> [ACTION ITEM]:
Will you write out the data exactly, excluding every picture?

╭──

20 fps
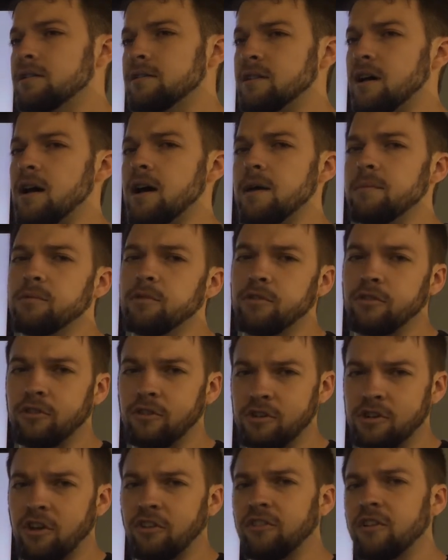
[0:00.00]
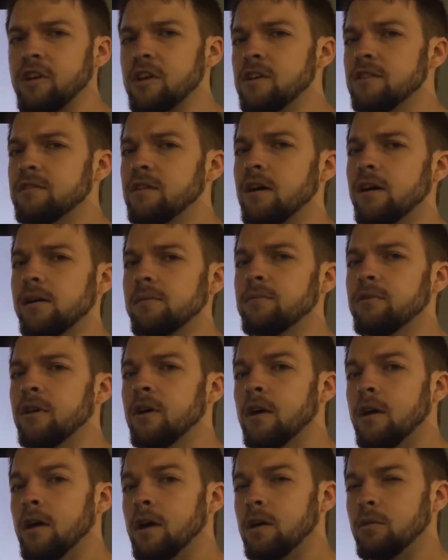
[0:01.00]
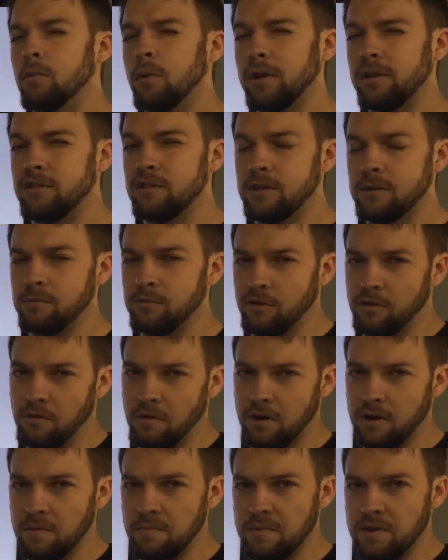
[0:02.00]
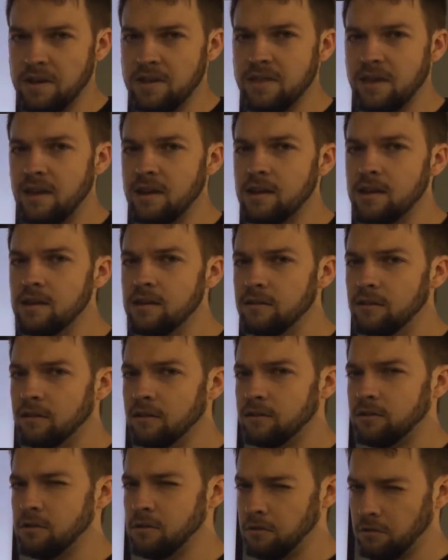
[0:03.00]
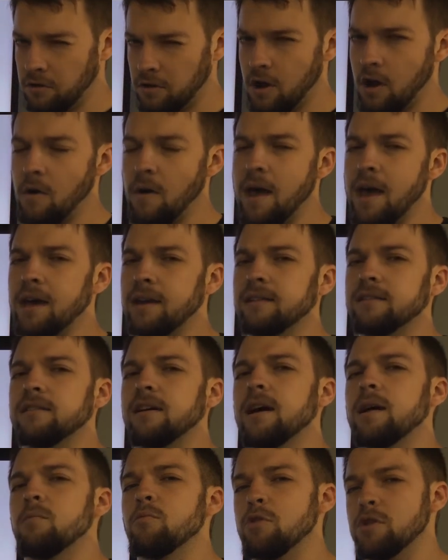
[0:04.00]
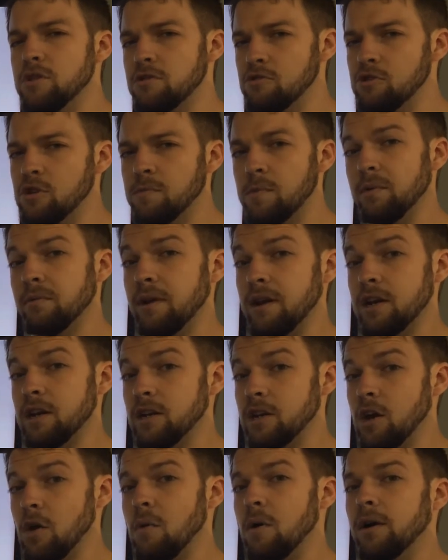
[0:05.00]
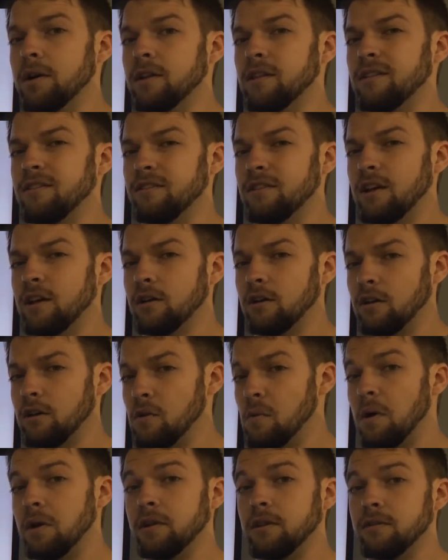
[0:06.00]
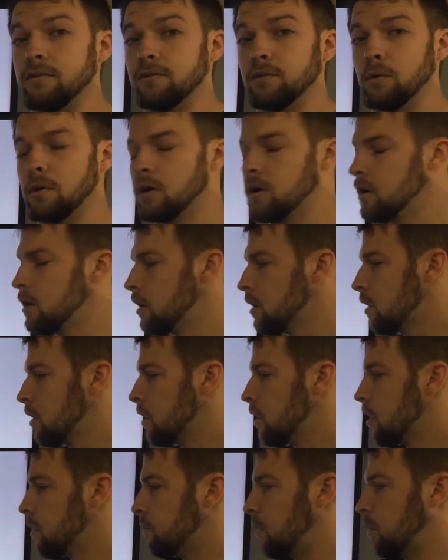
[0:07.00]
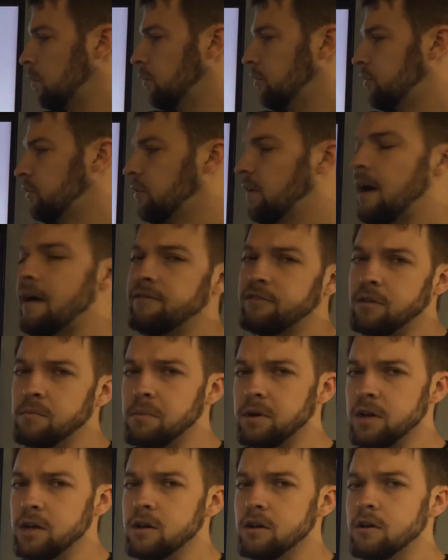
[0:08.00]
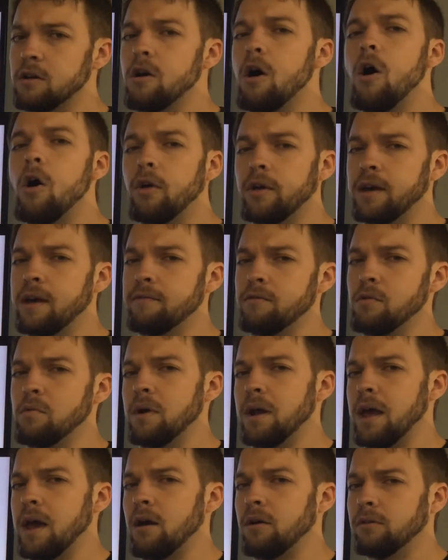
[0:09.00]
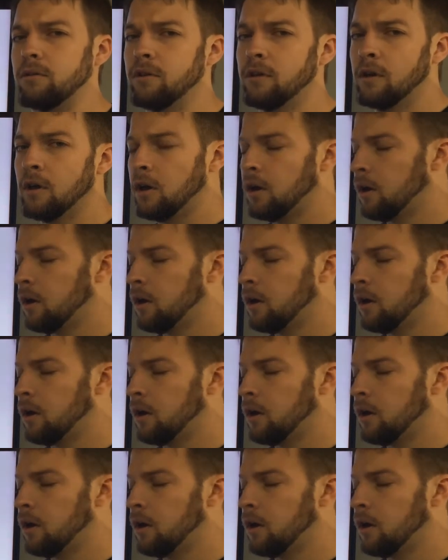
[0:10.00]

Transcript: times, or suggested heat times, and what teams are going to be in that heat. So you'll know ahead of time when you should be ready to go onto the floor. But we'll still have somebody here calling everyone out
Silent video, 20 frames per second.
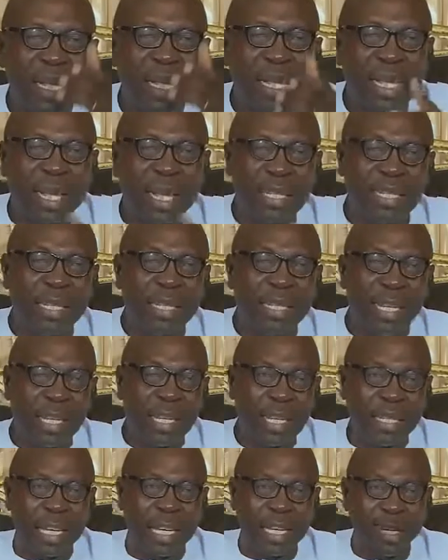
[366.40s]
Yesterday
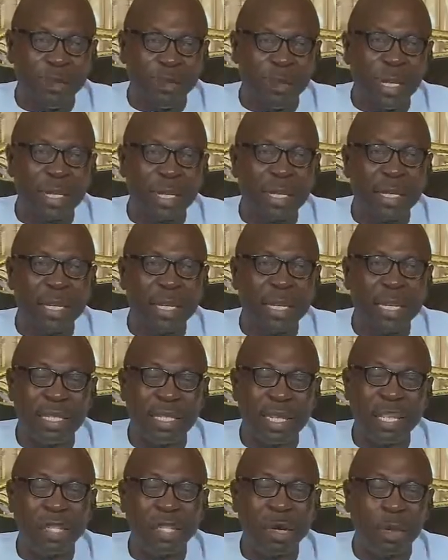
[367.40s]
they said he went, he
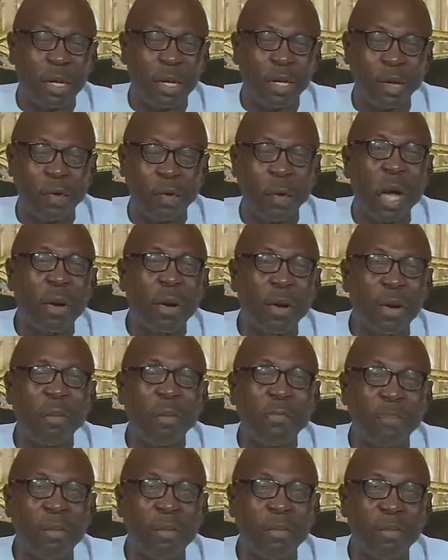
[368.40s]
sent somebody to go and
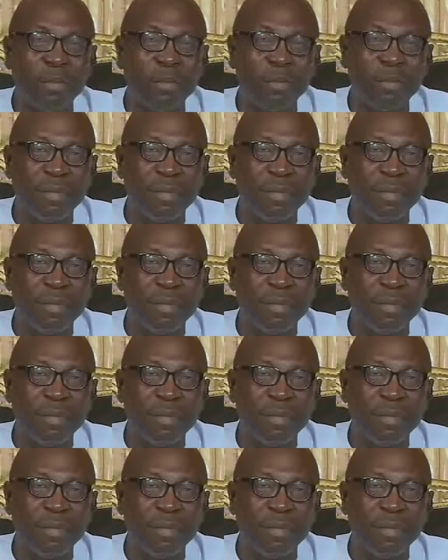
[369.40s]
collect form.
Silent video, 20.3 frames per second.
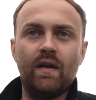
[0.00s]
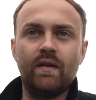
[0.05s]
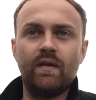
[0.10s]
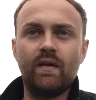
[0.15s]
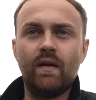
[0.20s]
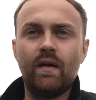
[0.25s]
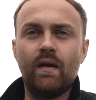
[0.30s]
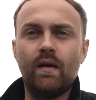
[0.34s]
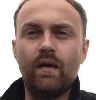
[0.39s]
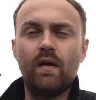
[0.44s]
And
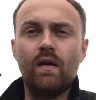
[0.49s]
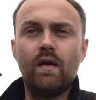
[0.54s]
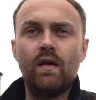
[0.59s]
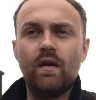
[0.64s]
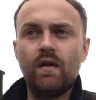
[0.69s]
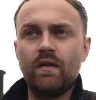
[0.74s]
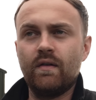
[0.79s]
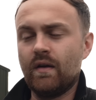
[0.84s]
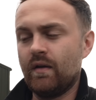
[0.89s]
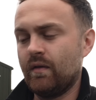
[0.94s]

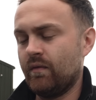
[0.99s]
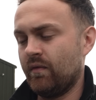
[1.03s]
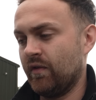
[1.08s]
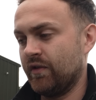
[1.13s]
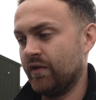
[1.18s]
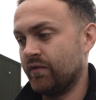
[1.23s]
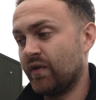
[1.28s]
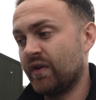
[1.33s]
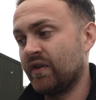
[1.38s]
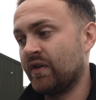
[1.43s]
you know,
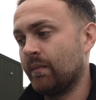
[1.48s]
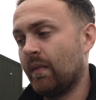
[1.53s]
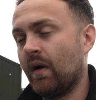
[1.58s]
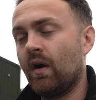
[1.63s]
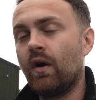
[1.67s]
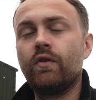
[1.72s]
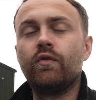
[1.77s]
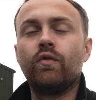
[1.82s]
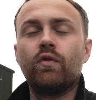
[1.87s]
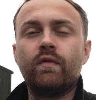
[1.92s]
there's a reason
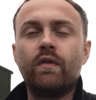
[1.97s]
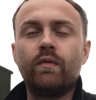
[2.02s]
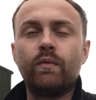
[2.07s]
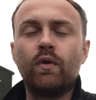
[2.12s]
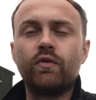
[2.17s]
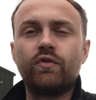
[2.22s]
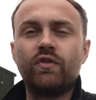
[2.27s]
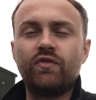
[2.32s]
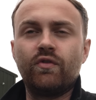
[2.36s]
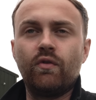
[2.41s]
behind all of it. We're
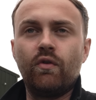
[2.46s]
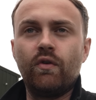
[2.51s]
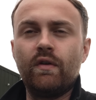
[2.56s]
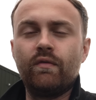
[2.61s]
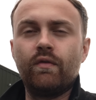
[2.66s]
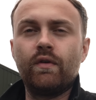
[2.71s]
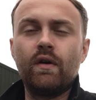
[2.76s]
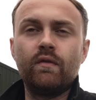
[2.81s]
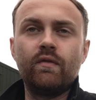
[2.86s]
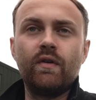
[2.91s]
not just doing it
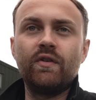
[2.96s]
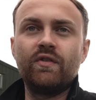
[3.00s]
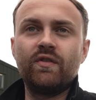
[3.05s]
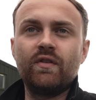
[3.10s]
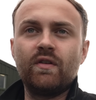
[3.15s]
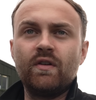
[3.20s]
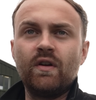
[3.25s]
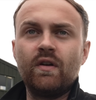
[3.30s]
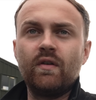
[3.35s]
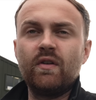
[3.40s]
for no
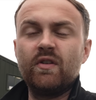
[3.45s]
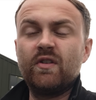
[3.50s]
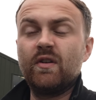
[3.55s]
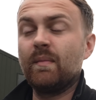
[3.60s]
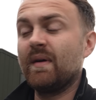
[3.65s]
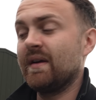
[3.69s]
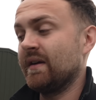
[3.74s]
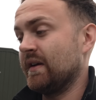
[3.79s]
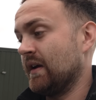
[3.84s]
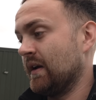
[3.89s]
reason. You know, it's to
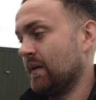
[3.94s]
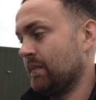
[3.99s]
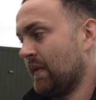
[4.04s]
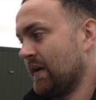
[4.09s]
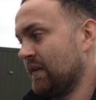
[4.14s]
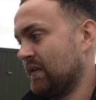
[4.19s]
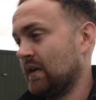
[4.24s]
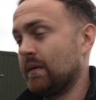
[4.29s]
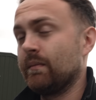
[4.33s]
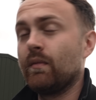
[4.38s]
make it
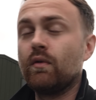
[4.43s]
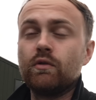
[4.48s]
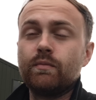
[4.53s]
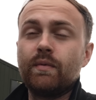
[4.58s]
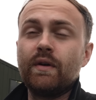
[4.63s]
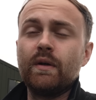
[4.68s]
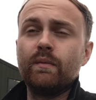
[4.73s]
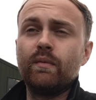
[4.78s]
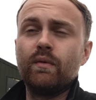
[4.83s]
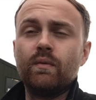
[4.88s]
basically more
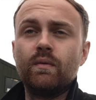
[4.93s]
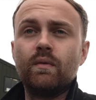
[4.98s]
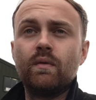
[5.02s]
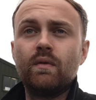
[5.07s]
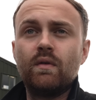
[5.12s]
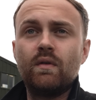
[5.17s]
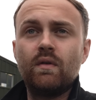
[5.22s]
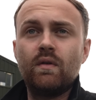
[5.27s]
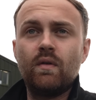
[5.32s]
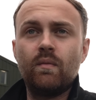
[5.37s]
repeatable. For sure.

╰──

> [THE COMPLETED TASK]:
20 fps
[0:00.00]
[0:01.00]
[0:02.00]
[0:03.00]
[0:04.00]
[0:05.00]
[0:06.00]
[0:07.00]
[0:08.00]
[0:09.00]
[0:10.00]

Transcript: times, or suggested heat times, and what teams are going to be in that heat. So you'll know ahead of time when you should be ready to go onto the floor. But we'll still have somebody here calling everyone out
Silent video, 20 frames per second.
[366.40s]
Yesterday
[367.40s]
they said he went, he
[368.40s]
sent somebody to go and
[369.40s]
collect form.
Silent video, 20.3 frames per second.
[0.00s]
[0.05s]
[0.10s]
[0.15s]
[0.20s]
[0.25s]
[0.30s]
[0.34s]
[0.39s]
[0.44s]
And
[0.49s]
[0.54s]
[0.59s]
[0.64s]
[0.69s]
[0.74s]
[0.79s]
[0.84s]
[0.89s]
[0.94s]

[0.99s]
[1.03s]
[1.08s]
[1.13s]
[1.18s]
[1.23s]
[1.28s]
[1.33s]
[1.38s]
[1.43s]
you know,
[1.48s]
[1.53s]
[1.58s]
[1.63s]
[1.67s]
[1.72s]
[1.77s]
[1.82s]
[1.87s]
[1.92s]
there's a reason
[1.97s]
[2.02s]
[2.07s]
[2.12s]
[2.17s]
[2.22s]
[2.27s]
[2.32s]
[2.36s]
[2.41s]
behind all of it. We're
[2.46s]
[2.51s]
[2.56s]
[2.61s]
[2.66s]
[2.71s]
[2.76s]
[2.81s]
[2.86s]
[2.91s]
not just doing it
[2.96s]
[3.00s]
[3.05s]
[3.10s]
[3.15s]
[3.20s]
[3.25s]
[3.30s]
[3.35s]
[3.40s]
for no
[3.45s]
[3.50s]
[3.55s]
[3.60s]
[3.65s]
[3.69s]
[3.74s]
[3.79s]
[3.84s]
[3.89s]
reason. You know, it's to
[3.94s]
[3.99s]
[4.04s]
[4.09s]
[4.14s]
[4.19s]
[4.24s]
[4.29s]
[4.33s]
[4.38s]
make it
[4.43s]
[4.48s]
[4.53s]
[4.58s]
[4.63s]
[4.68s]
[4.73s]
[4.78s]
[4.83s]
[4.88s]
basically more
[4.93s]
[4.98s]
[5.02s]
[5.07s]
[5.12s]
[5.17s]
[5.22s]
[5.27s]
[5.32s]
[5.37s]
repeatable. For sure.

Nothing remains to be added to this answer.